● **WORK INSTRUCTION**
Wherever the line that contains "[4:27.00-4:27.90]" falls, repeat it and the lines after it exactly until the records end, without any pictures.

(Stored data)
== Segment start ==

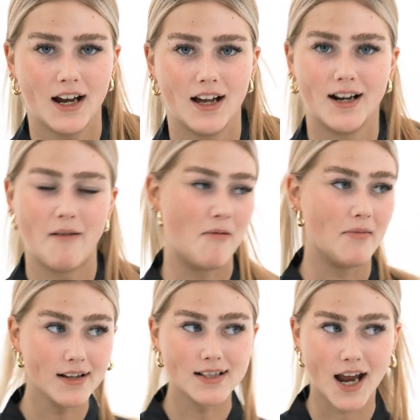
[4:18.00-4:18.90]
I'm a
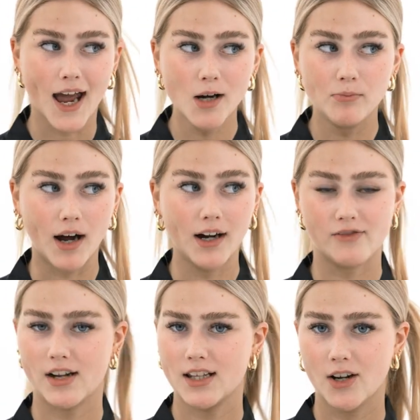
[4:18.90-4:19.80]
bit scared, but
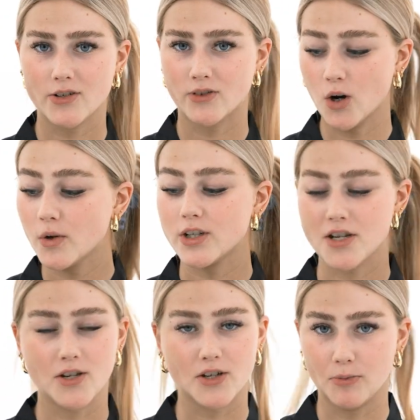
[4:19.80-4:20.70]
if anything goes wrong,
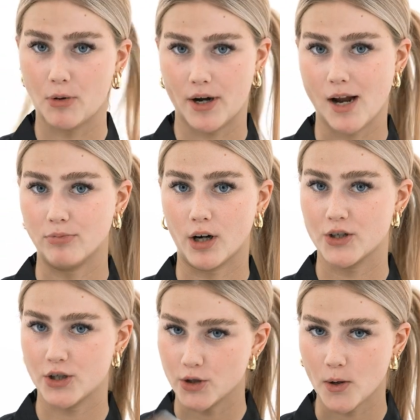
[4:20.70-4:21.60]
just use the Bondi
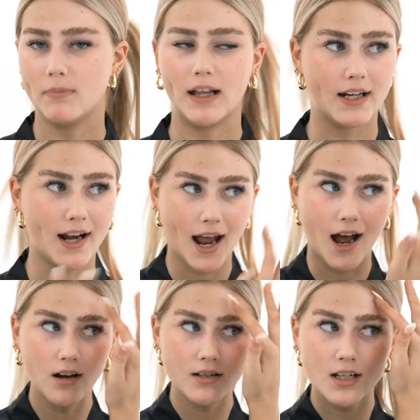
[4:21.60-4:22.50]
brush to blend it
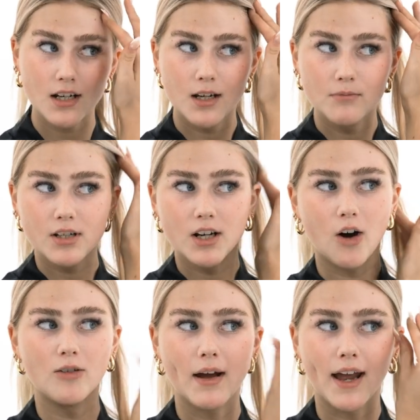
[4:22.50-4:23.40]
out. I'm just gonna
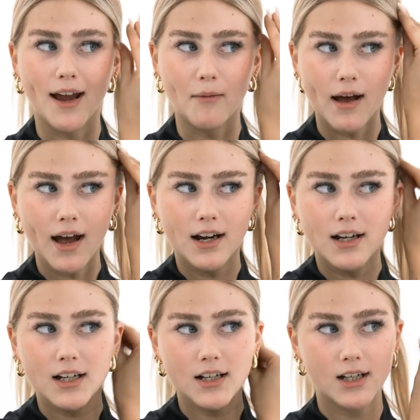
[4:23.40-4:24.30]
hold my hair back.
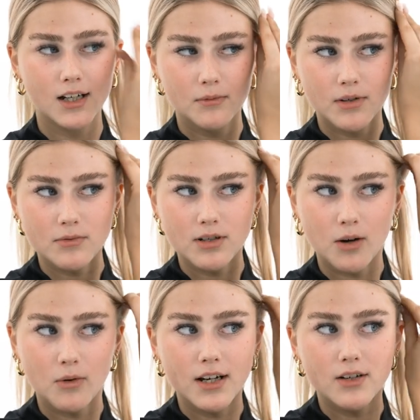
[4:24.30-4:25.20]
We
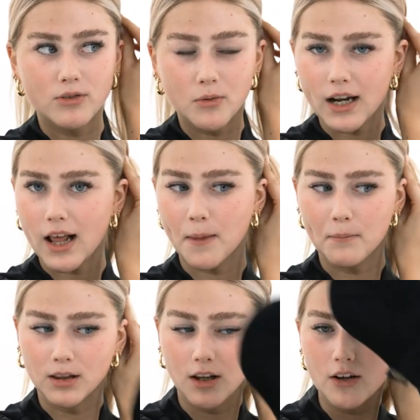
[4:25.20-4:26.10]
don't want it ruining the
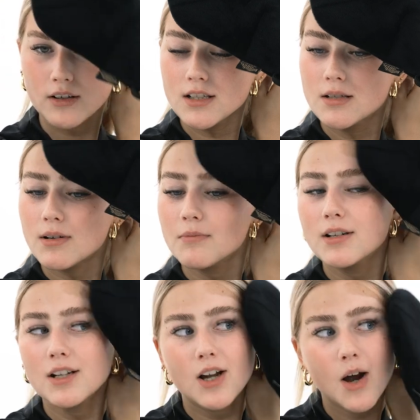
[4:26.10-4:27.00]
blonde, but I'm
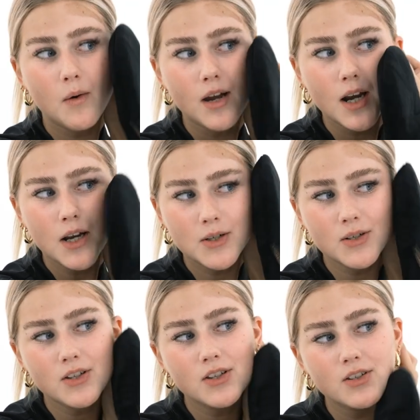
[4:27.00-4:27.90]
gonna go in and do
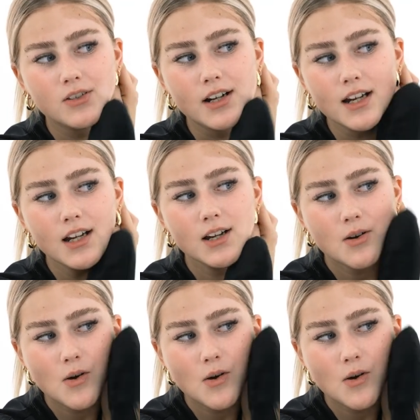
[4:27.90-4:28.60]
three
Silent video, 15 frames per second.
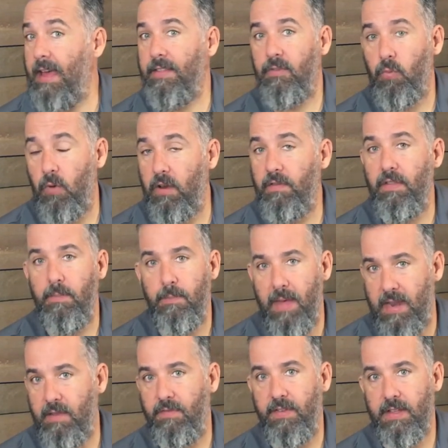it's one of the
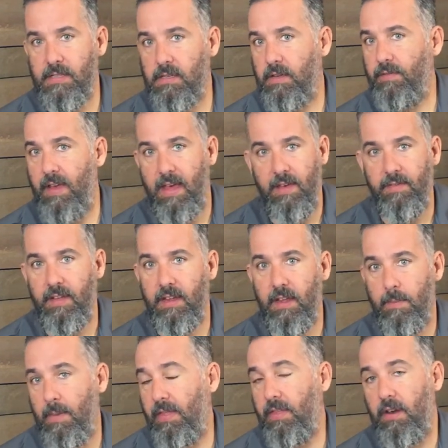benefits of having
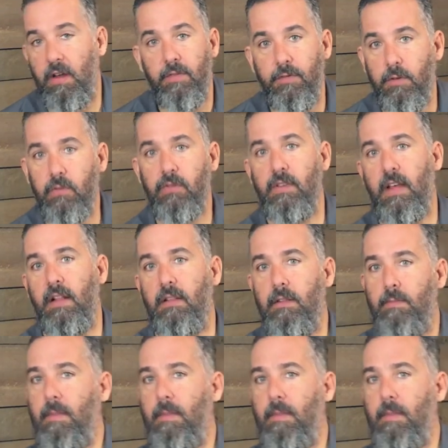a methanol fuel cell.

== Segment end ==

● **RESULT**
[4:27.00-4:27.90]
gonna go in and do
[4:27.90-4:28.60]
three
Silent video, 15 frames per second.
it's one of the
benefits of having
a methanol fuel cell.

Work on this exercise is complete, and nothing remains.